*** THE DATA Section Begins ***
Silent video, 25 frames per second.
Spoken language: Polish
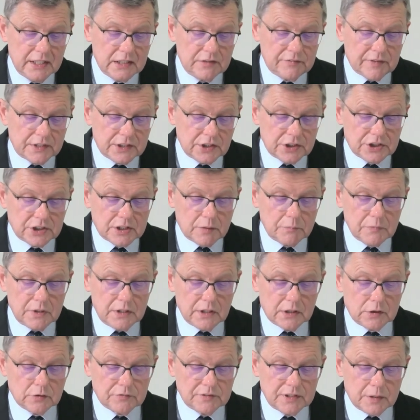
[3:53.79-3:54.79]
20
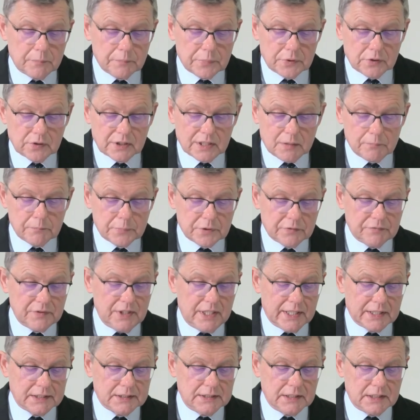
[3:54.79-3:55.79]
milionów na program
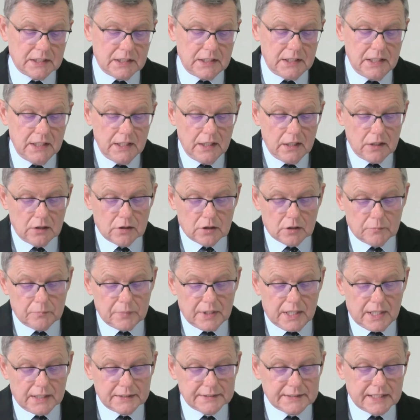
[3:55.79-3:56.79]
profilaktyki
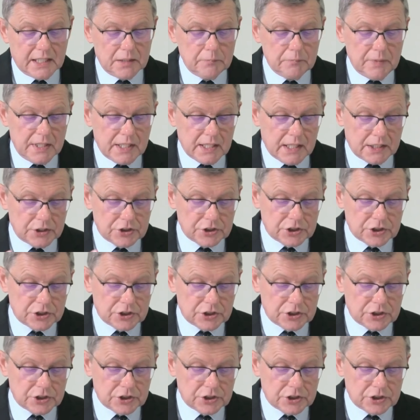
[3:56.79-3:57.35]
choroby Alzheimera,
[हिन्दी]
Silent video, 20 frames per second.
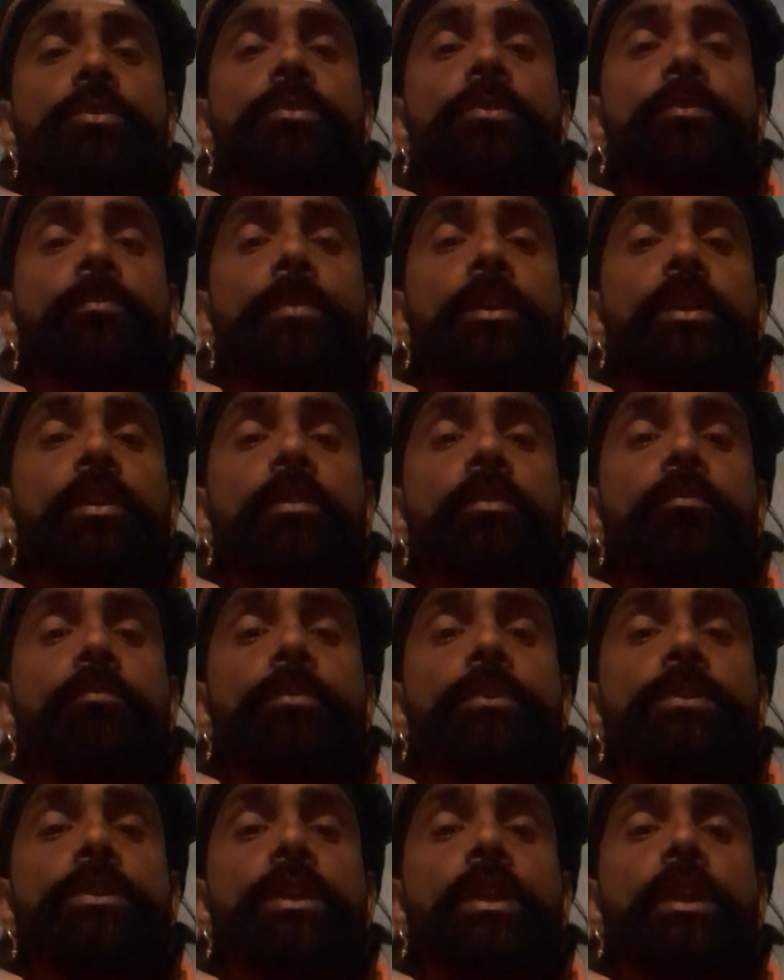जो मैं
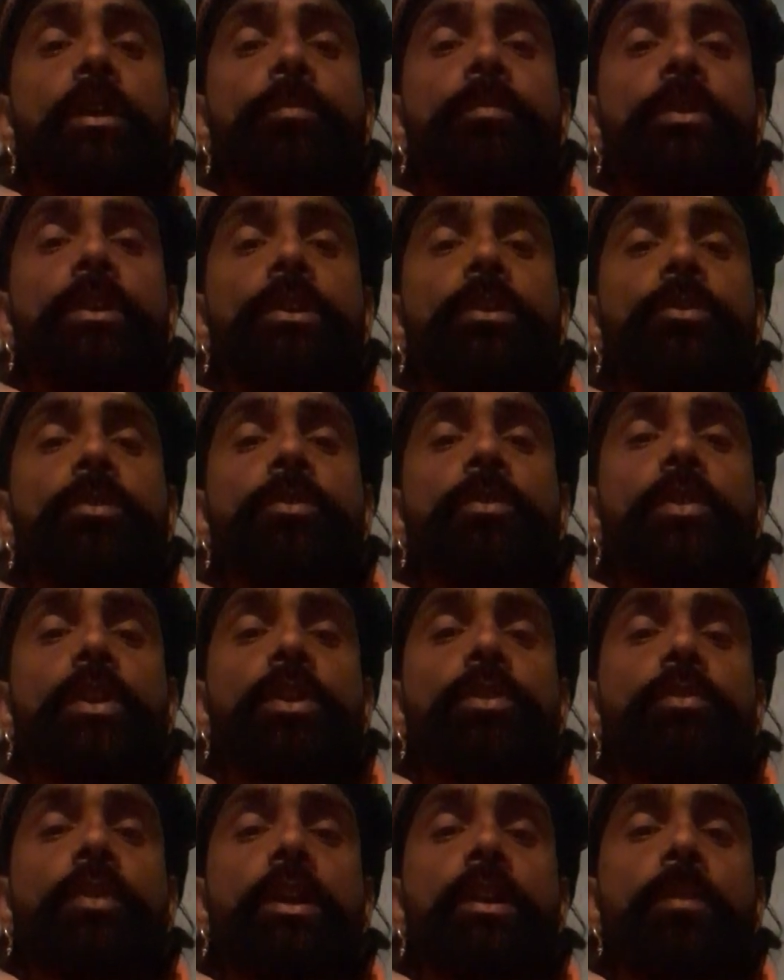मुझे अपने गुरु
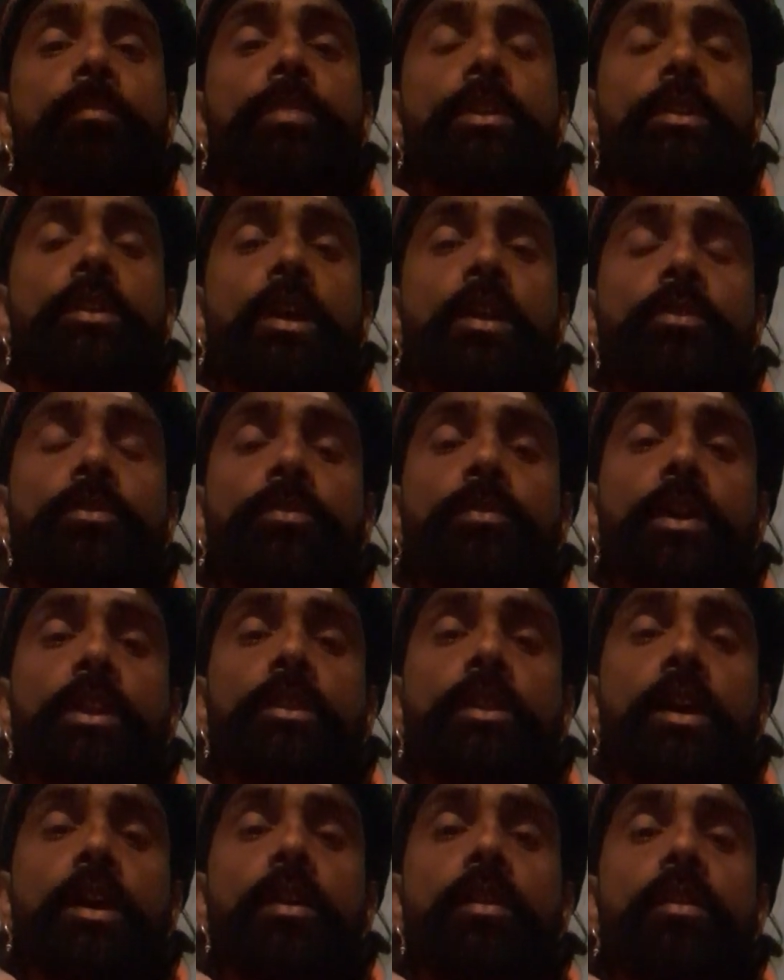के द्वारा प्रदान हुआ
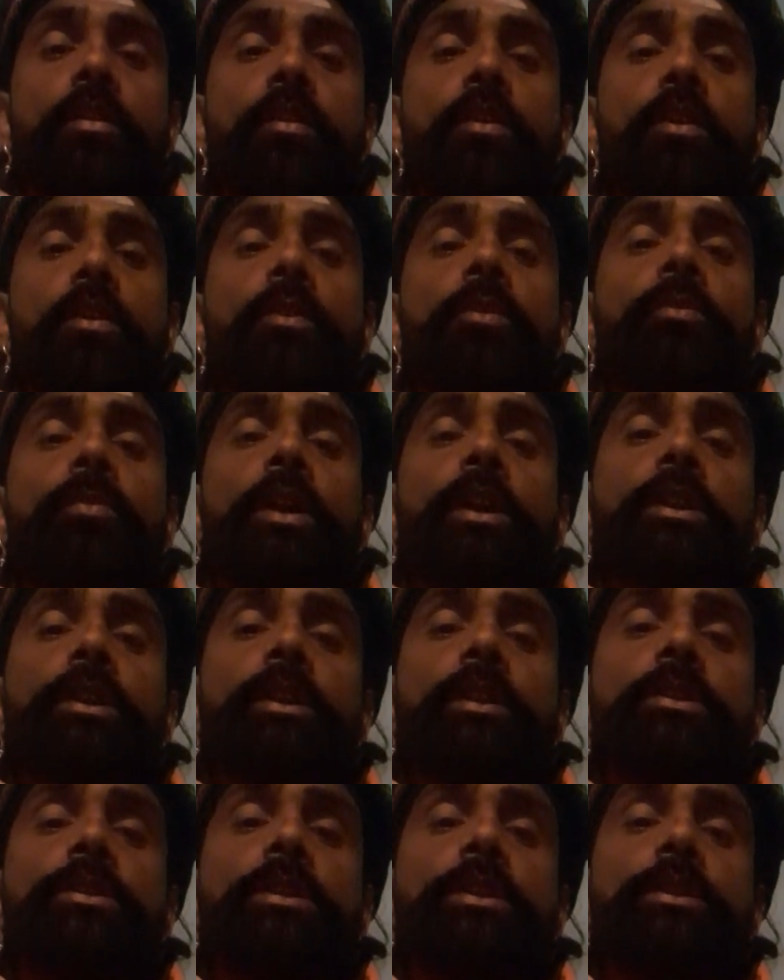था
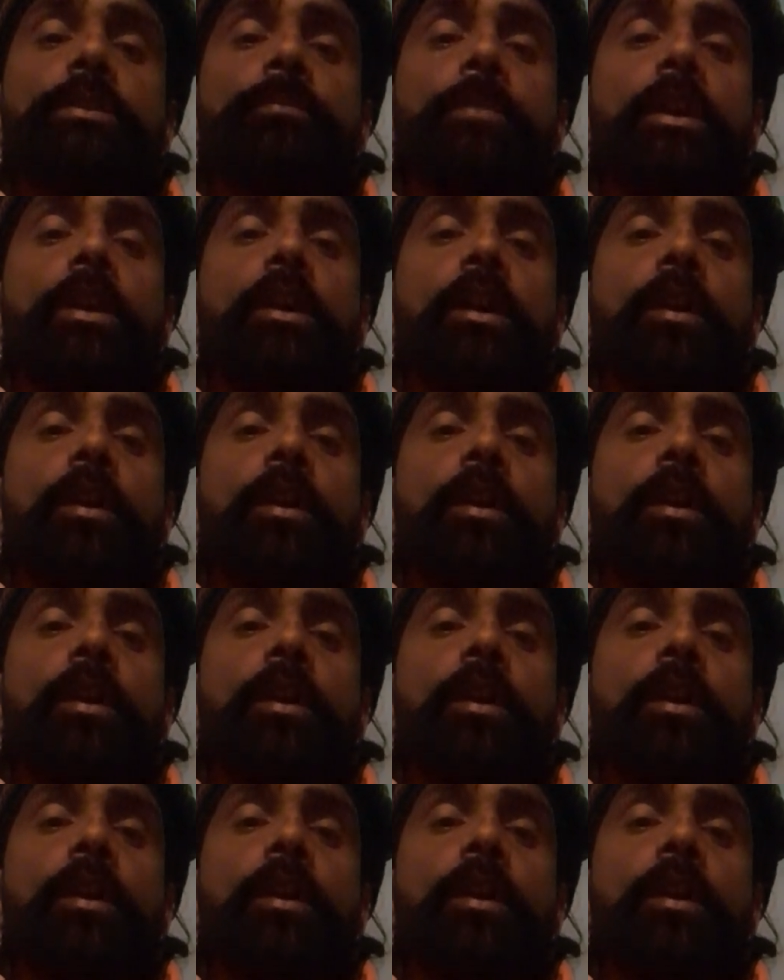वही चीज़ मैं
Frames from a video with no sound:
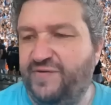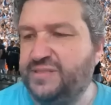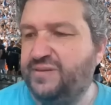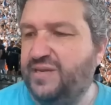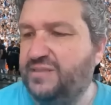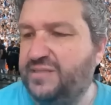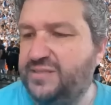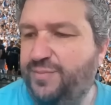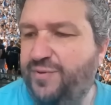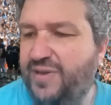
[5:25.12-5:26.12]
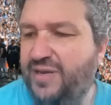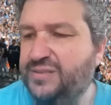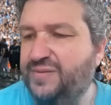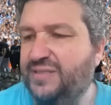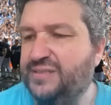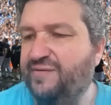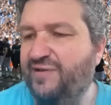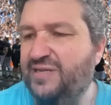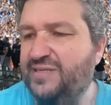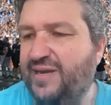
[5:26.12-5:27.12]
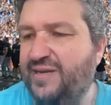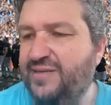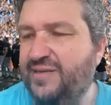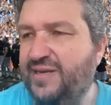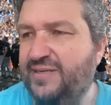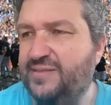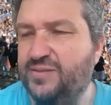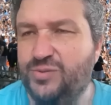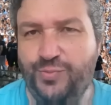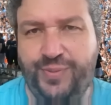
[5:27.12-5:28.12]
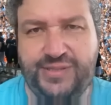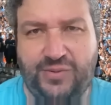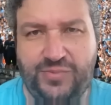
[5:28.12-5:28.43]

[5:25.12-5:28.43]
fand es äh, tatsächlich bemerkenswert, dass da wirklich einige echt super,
*** THE DATA Section Ends ***
— WORK TASK —
Pictures are to be omitted. Print exactly the lines from the line containing "[3:54.79-3:55.79]" through the final line of the material above, both included.

— RESPONSE —
[3:54.79-3:55.79]
milionów na program
[3:55.79-3:56.79]
profilaktyki
[3:56.79-3:57.35]
choroby Alzheimera,
[हिन्दी]
Silent video, 20 frames per second.
जो मैं
मुझे अपने गुरु
के द्वारा प्रदान हुआ
था
वही चीज़ मैं
Frames from a video with no sound:
[5:25.12-5:26.12]
[5:26.12-5:27.12]
[5:27.12-5:28.12]
[5:28.12-5:28.43]

[5:25.12-5:28.43]
fand es äh, tatsächlich bemerkenswert, dass da wirklich einige echt super,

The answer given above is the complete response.